Gleich kurz hintereinander wird einem Menschen der Rat gegeben, sich die Sache nicht so zu Herzen nehmen. ( 2 Sam 13, 20 und 33) Einmal geht es um die Vergewaltigung Tamars, das andere Mal um Mord an Davids Sohn Amnon. Tamar ist am Boden zerstört. Ihr Bruder meint, sie solle es sich nicht so zu Herzen nehmen.

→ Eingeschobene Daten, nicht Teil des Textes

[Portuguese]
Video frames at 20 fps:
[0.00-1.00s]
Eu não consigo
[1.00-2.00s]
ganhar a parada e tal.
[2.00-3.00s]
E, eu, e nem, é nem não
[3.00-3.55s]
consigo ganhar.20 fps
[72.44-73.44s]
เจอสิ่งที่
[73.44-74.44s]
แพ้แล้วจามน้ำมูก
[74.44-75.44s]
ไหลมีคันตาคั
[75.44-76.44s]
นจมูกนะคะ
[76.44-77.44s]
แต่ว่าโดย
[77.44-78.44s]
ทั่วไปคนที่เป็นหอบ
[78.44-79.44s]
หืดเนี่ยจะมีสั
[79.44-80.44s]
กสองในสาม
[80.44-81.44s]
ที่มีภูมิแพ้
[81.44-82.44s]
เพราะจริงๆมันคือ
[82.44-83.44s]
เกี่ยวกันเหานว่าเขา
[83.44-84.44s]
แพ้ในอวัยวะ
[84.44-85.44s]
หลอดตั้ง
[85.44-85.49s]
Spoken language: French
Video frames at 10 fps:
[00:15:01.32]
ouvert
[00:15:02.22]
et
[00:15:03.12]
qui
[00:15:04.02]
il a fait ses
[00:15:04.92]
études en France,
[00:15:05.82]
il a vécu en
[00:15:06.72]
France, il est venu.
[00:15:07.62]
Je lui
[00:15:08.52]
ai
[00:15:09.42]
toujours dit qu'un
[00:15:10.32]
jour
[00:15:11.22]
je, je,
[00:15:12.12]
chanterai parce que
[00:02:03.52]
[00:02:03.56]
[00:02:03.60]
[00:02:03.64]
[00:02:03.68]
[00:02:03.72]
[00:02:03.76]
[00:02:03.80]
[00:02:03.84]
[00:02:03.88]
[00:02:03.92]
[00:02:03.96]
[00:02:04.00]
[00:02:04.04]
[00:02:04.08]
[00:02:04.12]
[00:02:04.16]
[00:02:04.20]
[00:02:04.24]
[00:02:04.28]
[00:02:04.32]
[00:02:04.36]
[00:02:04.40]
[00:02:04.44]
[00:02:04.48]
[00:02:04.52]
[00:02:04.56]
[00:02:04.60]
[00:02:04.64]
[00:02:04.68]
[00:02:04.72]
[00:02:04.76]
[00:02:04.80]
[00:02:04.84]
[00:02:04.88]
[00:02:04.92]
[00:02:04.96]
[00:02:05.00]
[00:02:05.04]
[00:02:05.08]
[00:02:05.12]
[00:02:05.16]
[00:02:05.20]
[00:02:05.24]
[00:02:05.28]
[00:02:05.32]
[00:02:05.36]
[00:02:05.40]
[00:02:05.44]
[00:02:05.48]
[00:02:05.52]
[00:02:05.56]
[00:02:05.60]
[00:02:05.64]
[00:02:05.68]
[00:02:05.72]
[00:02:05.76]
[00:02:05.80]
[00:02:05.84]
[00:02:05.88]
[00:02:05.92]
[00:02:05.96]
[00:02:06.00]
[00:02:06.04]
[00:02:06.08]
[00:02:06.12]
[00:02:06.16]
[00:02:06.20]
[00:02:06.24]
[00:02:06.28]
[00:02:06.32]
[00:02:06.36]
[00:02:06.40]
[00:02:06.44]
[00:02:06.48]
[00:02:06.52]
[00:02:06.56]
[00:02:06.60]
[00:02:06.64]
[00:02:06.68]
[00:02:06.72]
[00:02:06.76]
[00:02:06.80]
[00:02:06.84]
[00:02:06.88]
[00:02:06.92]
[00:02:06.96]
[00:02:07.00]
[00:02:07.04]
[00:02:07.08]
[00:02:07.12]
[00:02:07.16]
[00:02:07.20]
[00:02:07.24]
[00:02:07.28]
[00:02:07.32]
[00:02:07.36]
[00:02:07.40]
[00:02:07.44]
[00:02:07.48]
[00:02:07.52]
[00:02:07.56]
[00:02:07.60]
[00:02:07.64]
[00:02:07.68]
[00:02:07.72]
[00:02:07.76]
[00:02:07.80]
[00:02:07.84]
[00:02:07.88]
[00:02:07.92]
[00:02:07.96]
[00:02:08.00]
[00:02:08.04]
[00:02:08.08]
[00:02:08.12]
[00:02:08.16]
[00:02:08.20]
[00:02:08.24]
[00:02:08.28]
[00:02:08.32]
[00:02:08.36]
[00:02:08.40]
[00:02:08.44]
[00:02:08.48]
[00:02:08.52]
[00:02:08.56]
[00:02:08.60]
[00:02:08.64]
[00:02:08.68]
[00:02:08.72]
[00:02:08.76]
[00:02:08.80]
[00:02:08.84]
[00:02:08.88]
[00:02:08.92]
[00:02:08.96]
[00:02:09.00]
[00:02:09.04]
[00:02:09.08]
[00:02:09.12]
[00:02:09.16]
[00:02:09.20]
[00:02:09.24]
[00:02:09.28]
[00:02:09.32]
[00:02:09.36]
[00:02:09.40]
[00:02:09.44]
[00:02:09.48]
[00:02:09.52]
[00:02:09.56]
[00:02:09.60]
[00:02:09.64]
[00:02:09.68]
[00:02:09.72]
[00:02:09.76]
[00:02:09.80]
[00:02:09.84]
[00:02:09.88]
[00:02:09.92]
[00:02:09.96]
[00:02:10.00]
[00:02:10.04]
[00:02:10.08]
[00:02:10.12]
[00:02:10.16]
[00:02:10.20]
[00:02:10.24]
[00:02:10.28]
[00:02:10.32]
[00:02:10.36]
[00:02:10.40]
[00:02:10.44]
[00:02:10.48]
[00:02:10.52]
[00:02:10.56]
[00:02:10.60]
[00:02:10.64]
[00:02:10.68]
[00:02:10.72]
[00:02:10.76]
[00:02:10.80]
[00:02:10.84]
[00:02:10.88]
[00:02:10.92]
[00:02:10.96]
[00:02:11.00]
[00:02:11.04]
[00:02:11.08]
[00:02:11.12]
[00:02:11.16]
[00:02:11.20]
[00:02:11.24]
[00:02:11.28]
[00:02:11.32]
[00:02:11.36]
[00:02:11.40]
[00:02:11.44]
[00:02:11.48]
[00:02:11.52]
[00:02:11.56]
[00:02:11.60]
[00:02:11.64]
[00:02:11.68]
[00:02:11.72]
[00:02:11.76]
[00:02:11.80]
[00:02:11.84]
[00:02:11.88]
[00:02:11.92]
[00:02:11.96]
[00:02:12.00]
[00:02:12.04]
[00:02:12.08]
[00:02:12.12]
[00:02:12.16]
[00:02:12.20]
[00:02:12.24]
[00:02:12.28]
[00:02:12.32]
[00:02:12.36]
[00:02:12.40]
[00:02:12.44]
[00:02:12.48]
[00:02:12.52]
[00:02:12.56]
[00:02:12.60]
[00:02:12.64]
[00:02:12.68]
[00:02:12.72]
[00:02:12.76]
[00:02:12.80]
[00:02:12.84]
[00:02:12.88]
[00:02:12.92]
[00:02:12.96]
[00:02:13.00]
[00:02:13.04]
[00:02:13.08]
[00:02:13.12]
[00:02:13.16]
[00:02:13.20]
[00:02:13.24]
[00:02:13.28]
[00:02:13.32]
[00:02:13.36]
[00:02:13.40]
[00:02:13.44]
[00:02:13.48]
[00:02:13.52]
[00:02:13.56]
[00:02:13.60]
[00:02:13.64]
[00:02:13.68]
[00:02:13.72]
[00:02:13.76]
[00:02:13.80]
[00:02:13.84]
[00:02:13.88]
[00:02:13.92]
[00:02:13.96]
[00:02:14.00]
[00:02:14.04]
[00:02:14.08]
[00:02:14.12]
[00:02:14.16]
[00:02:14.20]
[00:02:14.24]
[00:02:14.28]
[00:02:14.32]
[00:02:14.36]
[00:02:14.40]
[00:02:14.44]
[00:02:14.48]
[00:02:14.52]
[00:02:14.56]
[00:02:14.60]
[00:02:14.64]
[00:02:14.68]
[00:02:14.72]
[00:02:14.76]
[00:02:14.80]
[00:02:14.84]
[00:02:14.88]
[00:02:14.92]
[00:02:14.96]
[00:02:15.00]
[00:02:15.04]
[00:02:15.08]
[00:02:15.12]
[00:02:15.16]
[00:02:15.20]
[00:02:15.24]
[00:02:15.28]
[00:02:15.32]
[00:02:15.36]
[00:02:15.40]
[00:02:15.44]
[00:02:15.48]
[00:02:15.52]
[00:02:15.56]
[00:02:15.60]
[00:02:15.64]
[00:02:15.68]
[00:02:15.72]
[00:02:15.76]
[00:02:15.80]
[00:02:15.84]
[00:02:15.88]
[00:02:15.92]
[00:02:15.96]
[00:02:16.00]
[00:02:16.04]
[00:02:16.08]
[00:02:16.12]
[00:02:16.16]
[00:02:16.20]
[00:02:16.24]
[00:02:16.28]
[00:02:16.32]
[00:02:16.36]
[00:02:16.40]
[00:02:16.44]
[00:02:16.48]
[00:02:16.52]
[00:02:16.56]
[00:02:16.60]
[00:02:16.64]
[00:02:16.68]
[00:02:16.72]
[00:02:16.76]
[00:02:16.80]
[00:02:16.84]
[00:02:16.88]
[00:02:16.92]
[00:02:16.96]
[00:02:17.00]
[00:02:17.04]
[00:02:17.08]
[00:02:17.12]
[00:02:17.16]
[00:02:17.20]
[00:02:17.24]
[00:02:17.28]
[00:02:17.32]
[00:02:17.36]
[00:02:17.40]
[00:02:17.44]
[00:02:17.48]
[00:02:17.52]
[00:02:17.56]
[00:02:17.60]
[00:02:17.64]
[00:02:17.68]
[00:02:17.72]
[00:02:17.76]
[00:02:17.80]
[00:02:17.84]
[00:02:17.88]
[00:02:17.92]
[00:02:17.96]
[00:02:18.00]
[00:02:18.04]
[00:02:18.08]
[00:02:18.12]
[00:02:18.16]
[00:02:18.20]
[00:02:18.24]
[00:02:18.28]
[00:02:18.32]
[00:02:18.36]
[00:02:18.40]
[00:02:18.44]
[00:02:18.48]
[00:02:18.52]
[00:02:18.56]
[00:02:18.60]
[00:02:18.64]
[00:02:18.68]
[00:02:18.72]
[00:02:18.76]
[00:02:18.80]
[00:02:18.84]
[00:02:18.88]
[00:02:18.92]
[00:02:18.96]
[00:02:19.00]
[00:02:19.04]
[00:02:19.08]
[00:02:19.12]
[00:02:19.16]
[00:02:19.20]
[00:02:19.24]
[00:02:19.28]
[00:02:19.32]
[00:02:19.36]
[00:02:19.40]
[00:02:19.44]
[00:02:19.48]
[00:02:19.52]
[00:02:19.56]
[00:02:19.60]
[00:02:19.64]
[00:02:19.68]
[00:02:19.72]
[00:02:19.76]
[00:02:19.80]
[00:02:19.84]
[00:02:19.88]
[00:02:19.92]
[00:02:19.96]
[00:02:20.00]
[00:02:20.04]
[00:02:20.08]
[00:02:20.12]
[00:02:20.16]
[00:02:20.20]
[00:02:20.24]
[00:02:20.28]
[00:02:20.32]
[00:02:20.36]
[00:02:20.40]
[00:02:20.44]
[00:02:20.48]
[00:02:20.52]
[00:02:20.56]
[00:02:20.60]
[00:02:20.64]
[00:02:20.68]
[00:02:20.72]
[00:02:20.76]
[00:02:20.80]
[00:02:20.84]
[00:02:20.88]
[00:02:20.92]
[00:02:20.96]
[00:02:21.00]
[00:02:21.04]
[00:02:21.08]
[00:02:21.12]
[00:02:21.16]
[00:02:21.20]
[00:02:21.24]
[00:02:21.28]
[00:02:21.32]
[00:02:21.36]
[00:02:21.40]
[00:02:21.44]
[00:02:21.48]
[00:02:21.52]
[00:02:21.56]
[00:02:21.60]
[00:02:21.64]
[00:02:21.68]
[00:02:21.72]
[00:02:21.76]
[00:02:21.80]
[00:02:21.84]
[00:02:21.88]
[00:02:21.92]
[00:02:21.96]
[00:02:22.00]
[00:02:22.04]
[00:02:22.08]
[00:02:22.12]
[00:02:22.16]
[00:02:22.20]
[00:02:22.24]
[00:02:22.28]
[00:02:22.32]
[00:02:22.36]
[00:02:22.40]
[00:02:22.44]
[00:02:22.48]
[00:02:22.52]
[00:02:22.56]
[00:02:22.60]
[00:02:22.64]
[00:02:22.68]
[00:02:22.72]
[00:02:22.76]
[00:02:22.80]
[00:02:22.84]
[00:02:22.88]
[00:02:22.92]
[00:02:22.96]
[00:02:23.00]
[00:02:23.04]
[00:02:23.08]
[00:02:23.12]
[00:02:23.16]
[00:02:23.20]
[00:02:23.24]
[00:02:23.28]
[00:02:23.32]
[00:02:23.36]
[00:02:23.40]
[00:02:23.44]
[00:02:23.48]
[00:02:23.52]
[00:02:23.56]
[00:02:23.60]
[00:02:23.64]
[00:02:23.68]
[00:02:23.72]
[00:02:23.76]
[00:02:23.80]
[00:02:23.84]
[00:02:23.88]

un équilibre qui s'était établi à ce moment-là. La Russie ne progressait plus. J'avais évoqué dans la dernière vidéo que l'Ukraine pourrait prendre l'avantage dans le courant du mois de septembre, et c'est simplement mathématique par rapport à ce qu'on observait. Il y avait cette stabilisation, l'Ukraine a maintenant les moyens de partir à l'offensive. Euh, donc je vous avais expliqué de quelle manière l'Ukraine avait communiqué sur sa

David stürzt in tiefe Trauer, auch weil ihn zuerst die Nachricht erreicht alle seine Söhne seien tot. Sein Neffe gibt ihm den Rat, es sich nicht so zu Herzen zu nehmen, da alle anderen Söhne noch leben. Fast zynisch in solchen Fällen diesen Rat zu geben. Relativierung von Leid. Die Stellen lassen mich aufmerksam werden, nicht gleich zu argumentieren und zu trösten. Jedes Leid wiegt für die Betroffenen schwer. Der Einzelne kann es sich gar nicht nicht zu Herzen nehmen.

Doch den Satz: „Nimm’s nicht so schwer!“, erklang oft aus der Elterngeneration, vielleicht auch aufgrund der Kriegserfahrungen. Heute ist es zum Glück (meistens) anders.

Aufmerksam bleiben und „billigen“ Trost vermeiden.